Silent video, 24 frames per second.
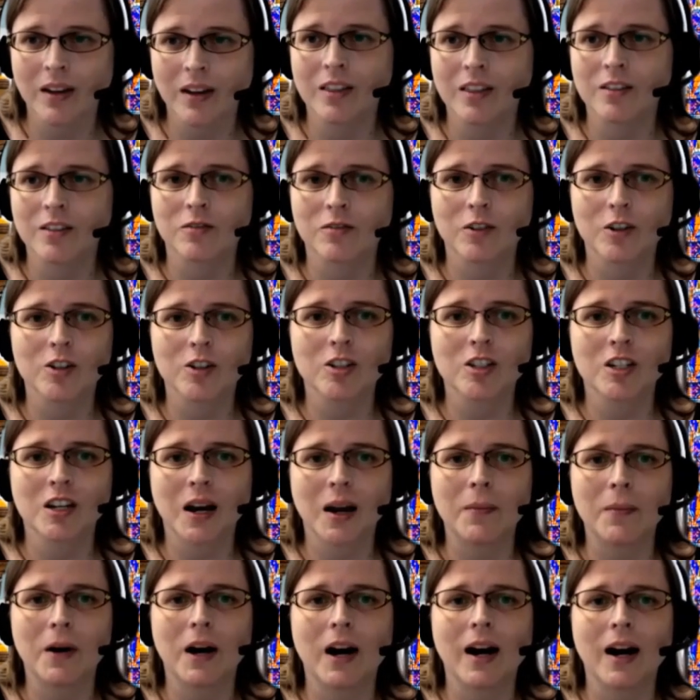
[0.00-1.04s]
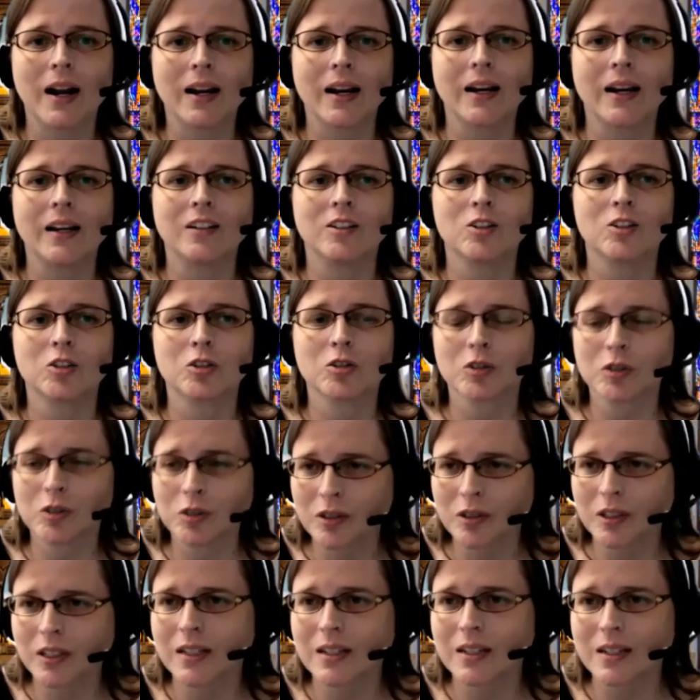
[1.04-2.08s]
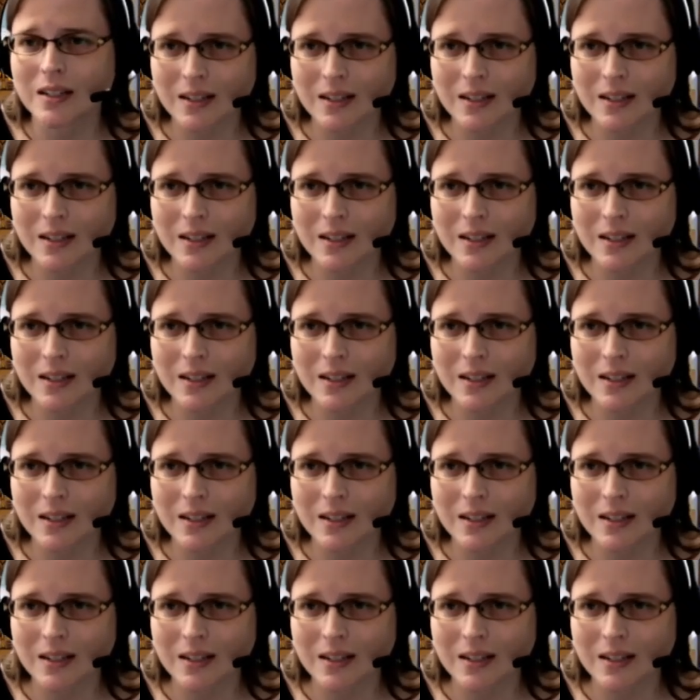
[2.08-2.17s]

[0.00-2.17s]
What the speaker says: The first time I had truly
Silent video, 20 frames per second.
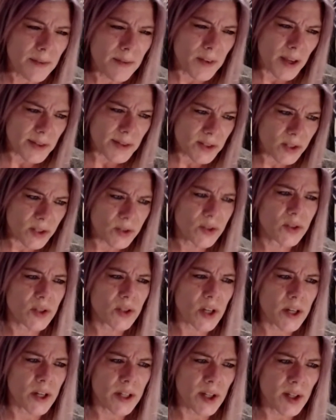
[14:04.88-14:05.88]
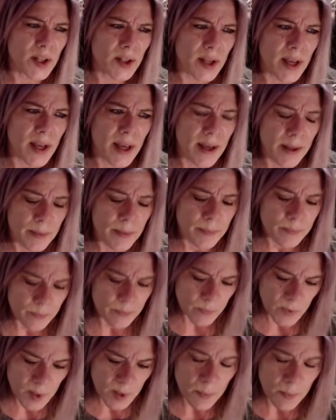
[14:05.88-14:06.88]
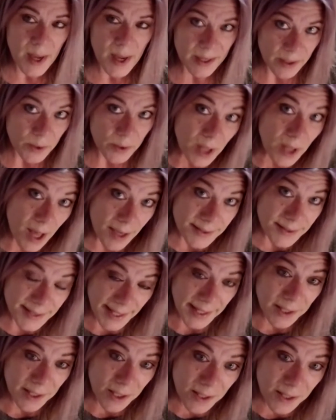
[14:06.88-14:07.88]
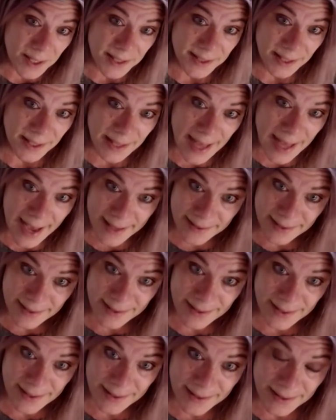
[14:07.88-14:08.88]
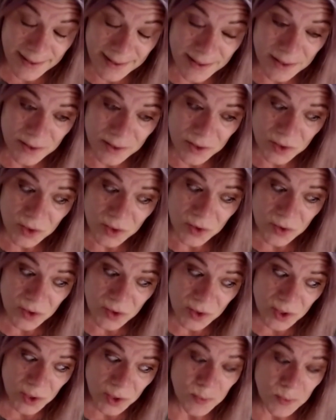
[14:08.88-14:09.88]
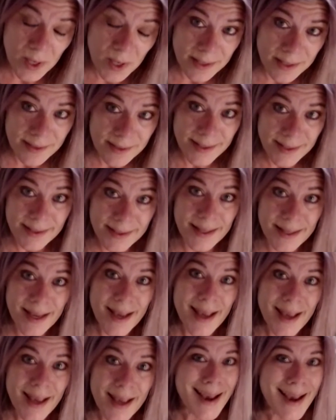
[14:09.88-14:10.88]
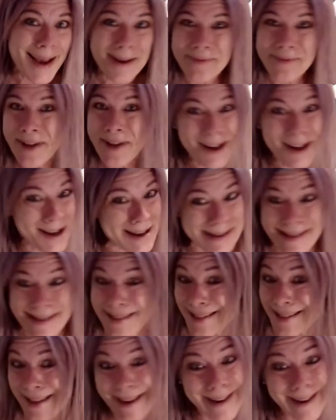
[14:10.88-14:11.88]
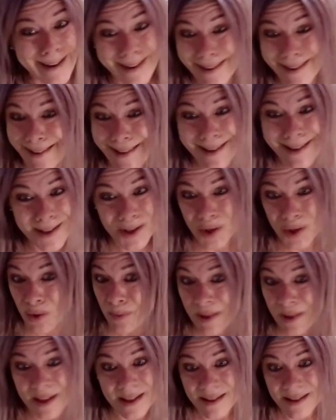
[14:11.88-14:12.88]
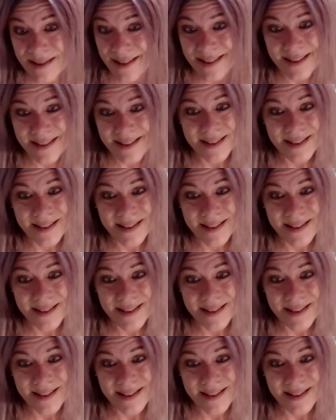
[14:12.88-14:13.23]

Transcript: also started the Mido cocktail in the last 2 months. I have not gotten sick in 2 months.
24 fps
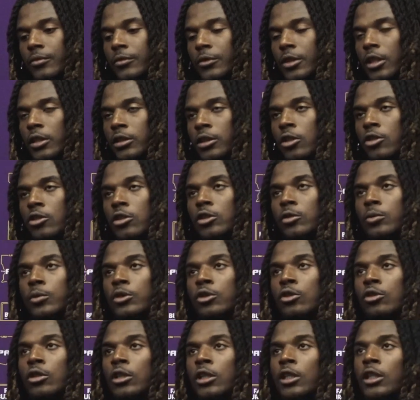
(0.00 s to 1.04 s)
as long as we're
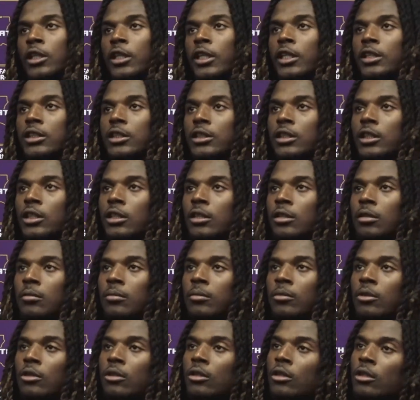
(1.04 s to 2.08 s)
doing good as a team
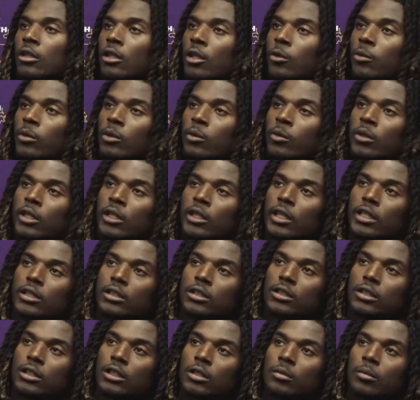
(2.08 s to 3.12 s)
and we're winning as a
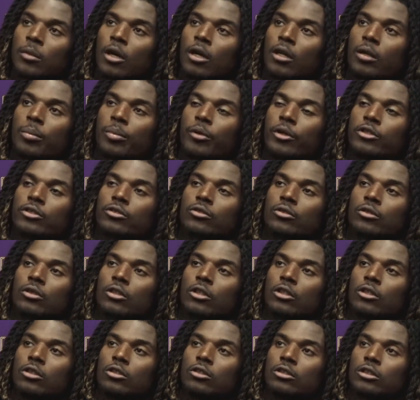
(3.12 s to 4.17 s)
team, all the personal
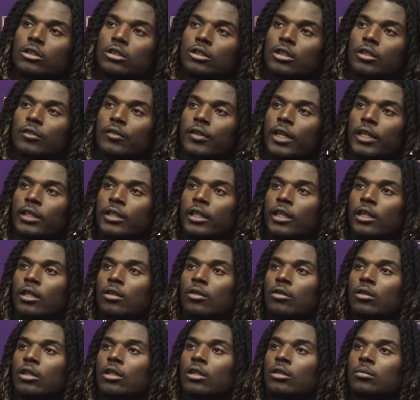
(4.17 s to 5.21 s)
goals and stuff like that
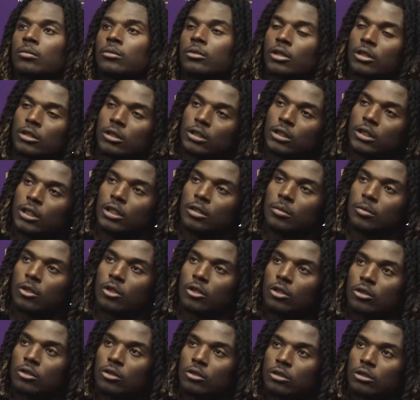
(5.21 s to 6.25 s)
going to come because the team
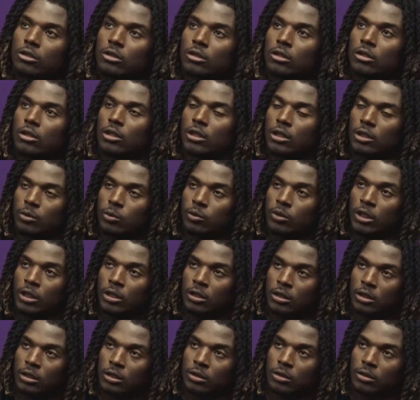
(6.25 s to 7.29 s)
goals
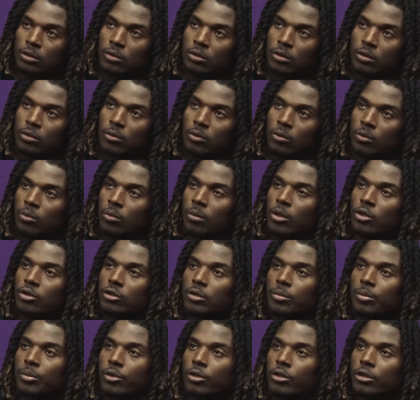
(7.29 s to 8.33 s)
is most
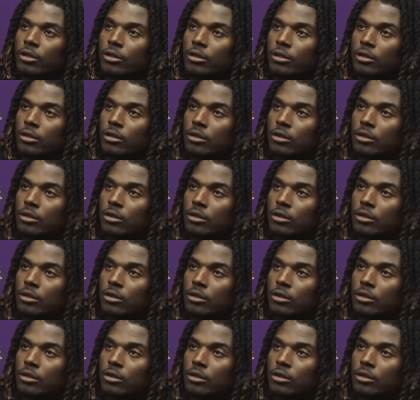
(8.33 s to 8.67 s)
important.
^^^^
Exercise requirements: Leave out the pictures and transcribe the entries above exactly.

Response to the task:
Silent video, 24 frames per second.
[0.00-1.04s]
[1.04-2.08s]
[2.08-2.17s]

[0.00-2.17s]
What the speaker says: The first time I had truly
Silent video, 20 frames per second.
[14:04.88-14:05.88]
[14:05.88-14:06.88]
[14:06.88-14:07.88]
[14:07.88-14:08.88]
[14:08.88-14:09.88]
[14:09.88-14:10.88]
[14:10.88-14:11.88]
[14:11.88-14:12.88]
[14:12.88-14:13.23]

Transcript: also started the Mido cocktail in the last 2 months. I have not gotten sick in 2 months.
24 fps
(0.00 s to 1.04 s)
as long as we're
(1.04 s to 2.08 s)
doing good as a team
(2.08 s to 3.12 s)
and we're winning as a
(3.12 s to 4.17 s)
team, all the personal
(4.17 s to 5.21 s)
goals and stuff like that
(5.21 s to 6.25 s)
going to come because the team
(6.25 s to 7.29 s)
goals
(7.29 s to 8.33 s)
is most
(8.33 s to 8.67 s)
important.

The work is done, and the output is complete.